What a busy boy. Sounds like he wants a job as a gopher! Does he have toys to occupy him such as jolly balls hanging down, an old tire, traffic cones, etc. 

Mine like to knock over their waters on a daily basis but nothing as drastic as your guy!


----------



## Honeysuga (Sep 1, 2009)

yeah, try getting some toys for him, even a few old soccer balls could do.


----------



## lacyloo (Jul 1, 2008)

I have just found Farah's twin..That pic looks all to familiar 
I have to sit outside and watch her eat.Its the ONLY thing that keeps her from digging,tipping buckets,knocking the food out ect...Its very annoying.The only thing that might work would be a feed bag (its a muzzle that holds food).

I have tried all of the "no tipping feeders" and NOTHING will work.


----------



## lacyloo (Jul 1, 2008)

Just to add... I doubt its a "boredom" issue,atleast in my case.Farah was rescued from the kill pen, so she had to fight for food and was bullied by the other horses. Farah is very nervous when she eats and constantly turns around and looks for other horses that "might try a sneak attack" LOL

I have watched her eat several times and once she does get the grain onto the ground,she stops pawing. :/

You can keep them "entertained" all you want, but it wont help this issue.


----------



## Sea To Sky (Nov 29, 2009)

Hahahaha sounds like a more extreme version of the 3yo i had! haha he climed gates, got stuck in the tackroom, got him feet stuck in high places and was just trouble haha gotta laugh though! Adds to the fun


----------



## kim_angel (Oct 16, 2007)

Norman OK! Cool! You live close by to where my horse was born. He was born in Purcell OK.


----------



## SouthCreekPaints (Dec 26, 2009)

Ive tried the jolly balls. He beats my other horses in the head with them.
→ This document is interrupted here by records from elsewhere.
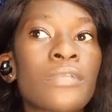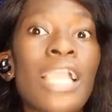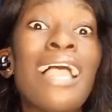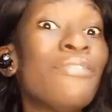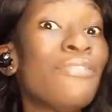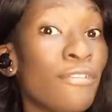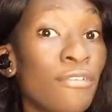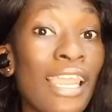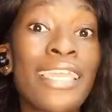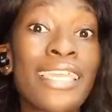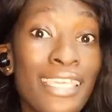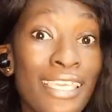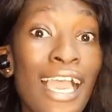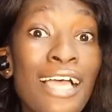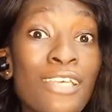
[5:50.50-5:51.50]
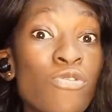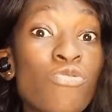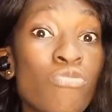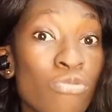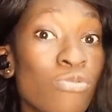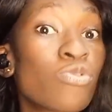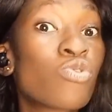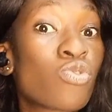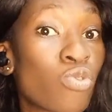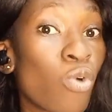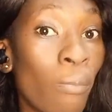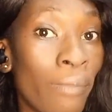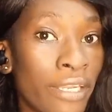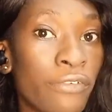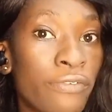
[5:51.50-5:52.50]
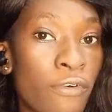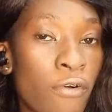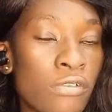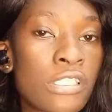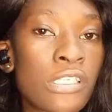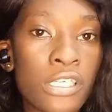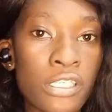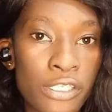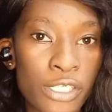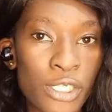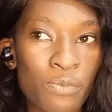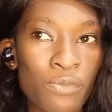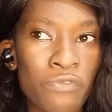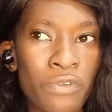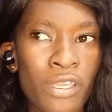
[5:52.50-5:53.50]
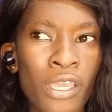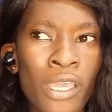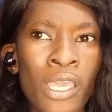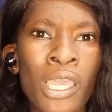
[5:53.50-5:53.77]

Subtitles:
I feel like he has so many faults in this movie.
Soccer balls either get throw outta his paddock or stomped to death. Maybe ill get him some more...they sorta worked


----------



## danastark (Jul 17, 2008)

Did you hang the jolly balls from a rafter or something. We had an anglo-arab who would exercise himself with a small tire, actually carry it in his mouth and do circles and the walk, trot, etc., pick up sticks and go poke the other horses to make them move...... Maybe give your guy a pile of sand to play with or a brand new bale of shavings. My guys love to paw and mess up a brand new, intact one, fairly cheap entertainment or get him one of those rolling balls that disperses horse treats as it rolls around? We've also gotten inexpensive large yoga balls, don't last too long but much cheaper than the expensive horse versions and provide some entertainment for them.


----------



## kim_angel (Oct 16, 2007)

Cherokee used to dump his food all over and try to stand in his buckets too. So we bought him one of these feed bags. It works like a charm. No more food on the ground... he gets to eat all of his food finally. 
Feedrite Bag (Equine - Stable Equipment Supplies - Buckets Feeders)










Remember that if you do get one of these, dont just throw it on him. Do approach and retreat exercises with it first to get him used to it.


----------



## Honeysuga (Sep 1, 2009)

I would definitely try toys for him, especially if they worked before. Get him a couple of swimming donut things(inner tube like things) so he can roll them around and such. You can also find cheap yoga type balls at Walmart in the kids section. So what if he pops them, he is not digging 4 foot holes everywhere and climbing the fences, right?

You may have to keep putting them back in his pasture, but hey they keep him occupied!


----------



## my2geldings (Feb 18, 2008)

That is absolutely hilarious! That's crazy how smart he is. Good luck training him! :lol: What is he like when he is in larger turnout? would he still be bored to the point where he would do most of this? I would put him in a pasture and give him a lot of toys to keep him busy and out of trouble, also put a horse or give him a small companion who will play with him around the clock.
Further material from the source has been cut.